[Stored items]
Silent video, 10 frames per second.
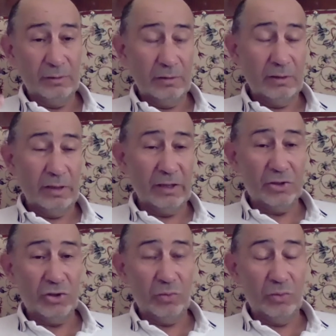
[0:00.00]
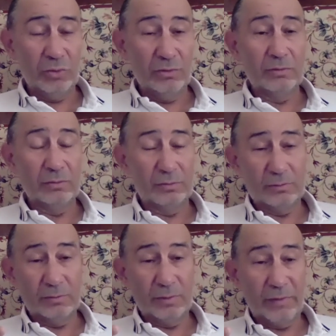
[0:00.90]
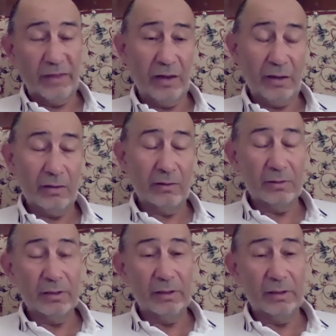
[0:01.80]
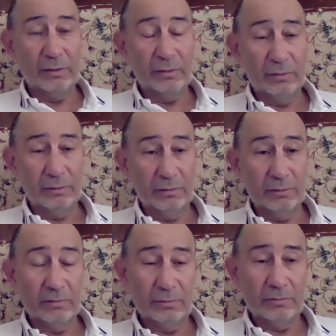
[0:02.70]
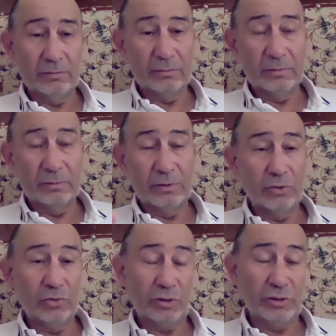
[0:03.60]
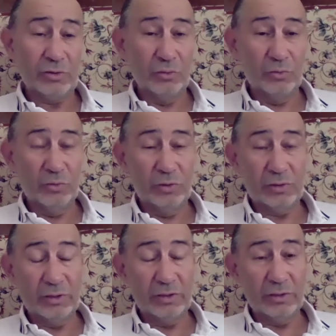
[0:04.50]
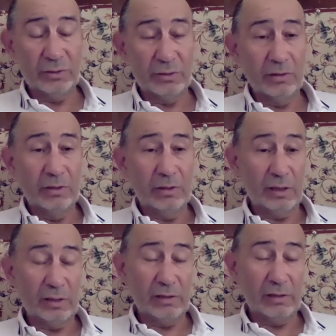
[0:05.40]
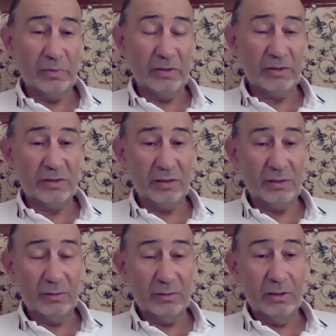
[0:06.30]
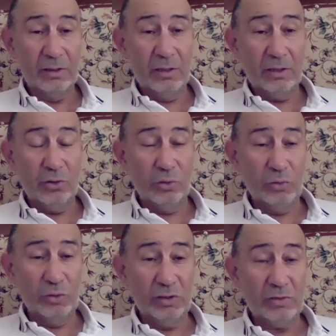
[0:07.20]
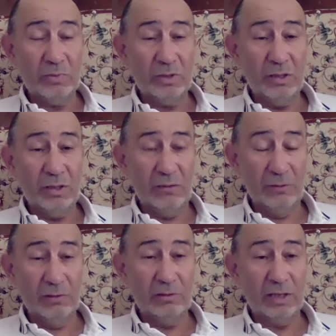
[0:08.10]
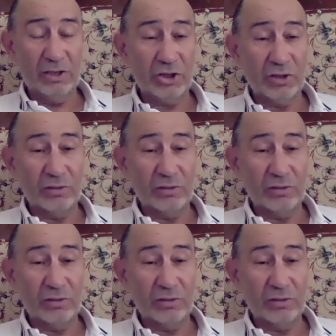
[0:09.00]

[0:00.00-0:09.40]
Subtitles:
great German thinker and socialist communist leader. Karl Liebknecht said, communism equal culture.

[TASK PROMPT] Although the records contain pictures, restate them word for word with those pictures left out.

[ANSWER SECTION]
Silent video, 10 frames per second.
[0:00.00]
[0:00.90]
[0:01.80]
[0:02.70]
[0:03.60]
[0:04.50]
[0:05.40]
[0:06.30]
[0:07.20]
[0:08.10]
[0:09.00]

[0:00.00-0:09.40]
Subtitles:
great German thinker and socialist communist leader. Karl Liebknecht said, communism equal culture.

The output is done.